_What is needed_. Although the entries contain pictures, your copy should hold only their exact text.

_Dataset entries_.
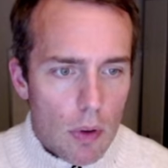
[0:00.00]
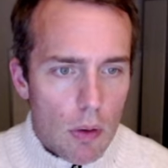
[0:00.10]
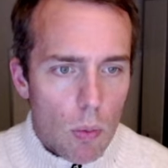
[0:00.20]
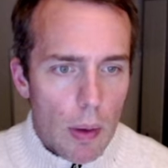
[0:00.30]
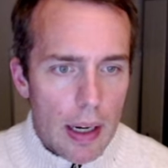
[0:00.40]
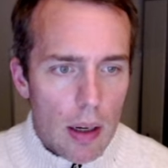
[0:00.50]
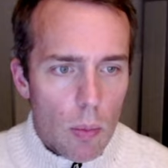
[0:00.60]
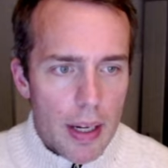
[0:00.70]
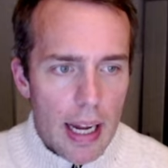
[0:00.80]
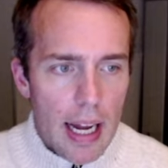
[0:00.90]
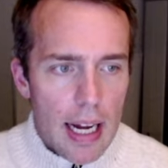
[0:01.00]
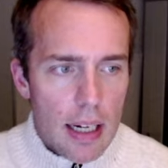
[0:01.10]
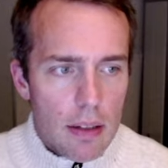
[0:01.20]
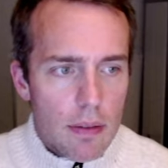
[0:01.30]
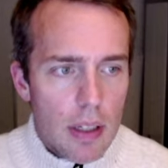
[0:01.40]
where we
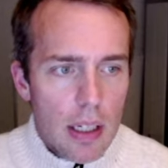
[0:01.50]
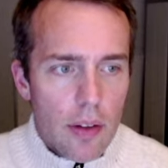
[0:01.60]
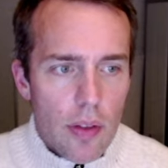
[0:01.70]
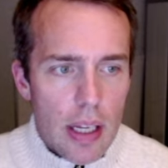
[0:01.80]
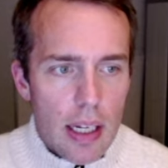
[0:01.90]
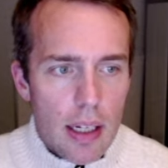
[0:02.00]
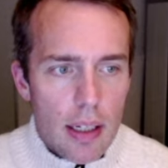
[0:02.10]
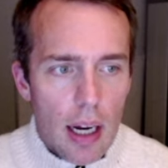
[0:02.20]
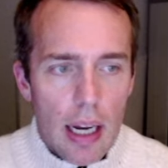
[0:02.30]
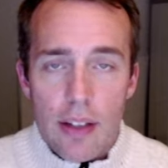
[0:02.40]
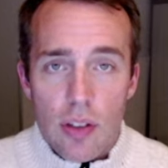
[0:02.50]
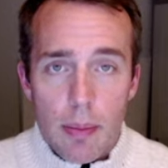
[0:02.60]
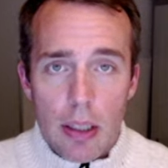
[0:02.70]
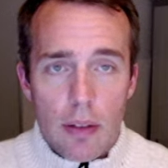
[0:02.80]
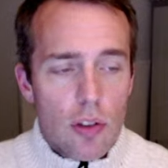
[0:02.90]
have the highest
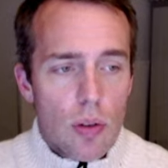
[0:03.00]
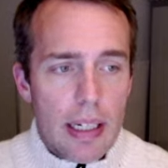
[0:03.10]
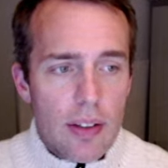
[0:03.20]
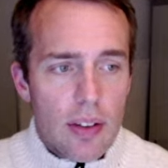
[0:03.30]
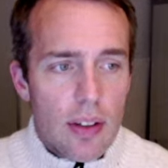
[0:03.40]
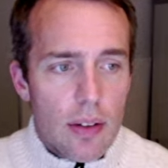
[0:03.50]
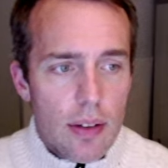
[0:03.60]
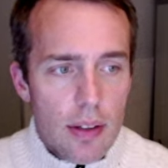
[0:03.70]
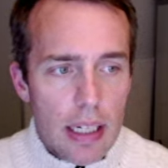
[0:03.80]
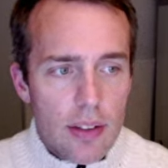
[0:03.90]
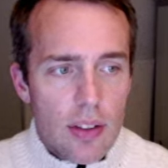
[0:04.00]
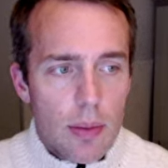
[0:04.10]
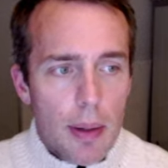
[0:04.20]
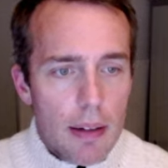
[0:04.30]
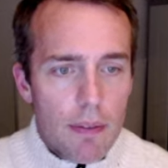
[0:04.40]
amount of strikes in Texas
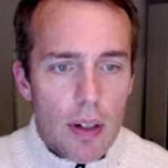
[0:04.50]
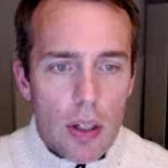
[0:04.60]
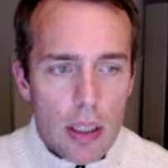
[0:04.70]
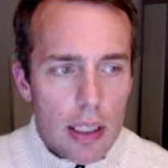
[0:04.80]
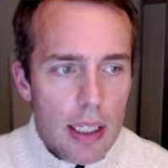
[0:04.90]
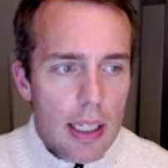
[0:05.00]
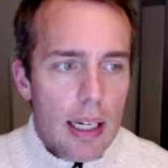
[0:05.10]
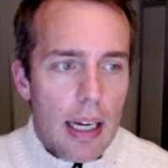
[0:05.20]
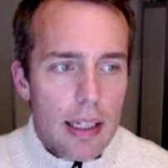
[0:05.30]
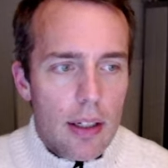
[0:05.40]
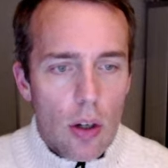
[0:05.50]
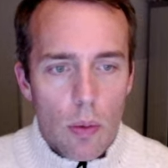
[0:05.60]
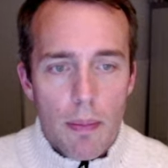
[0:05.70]
by far and home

_Exercise response_.
[0:00.00]
[0:00.10]
[0:00.20]
[0:00.30]
[0:00.40]
[0:00.50]
[0:00.60]
[0:00.70]
[0:00.80]
[0:00.90]
[0:01.00]
[0:01.10]
[0:01.20]
[0:01.30]
[0:01.40]
where we
[0:01.50]
[0:01.60]
[0:01.70]
[0:01.80]
[0:01.90]
[0:02.00]
[0:02.10]
[0:02.20]
[0:02.30]
[0:02.40]
[0:02.50]
[0:02.60]
[0:02.70]
[0:02.80]
[0:02.90]
have the highest
[0:03.00]
[0:03.10]
[0:03.20]
[0:03.30]
[0:03.40]
[0:03.50]
[0:03.60]
[0:03.70]
[0:03.80]
[0:03.90]
[0:04.00]
[0:04.10]
[0:04.20]
[0:04.30]
[0:04.40]
amount of strikes in Texas
[0:04.50]
[0:04.60]
[0:04.70]
[0:04.80]
[0:04.90]
[0:05.00]
[0:05.10]
[0:05.20]
[0:05.30]
[0:05.40]
[0:05.50]
[0:05.60]
[0:05.70]
by far and home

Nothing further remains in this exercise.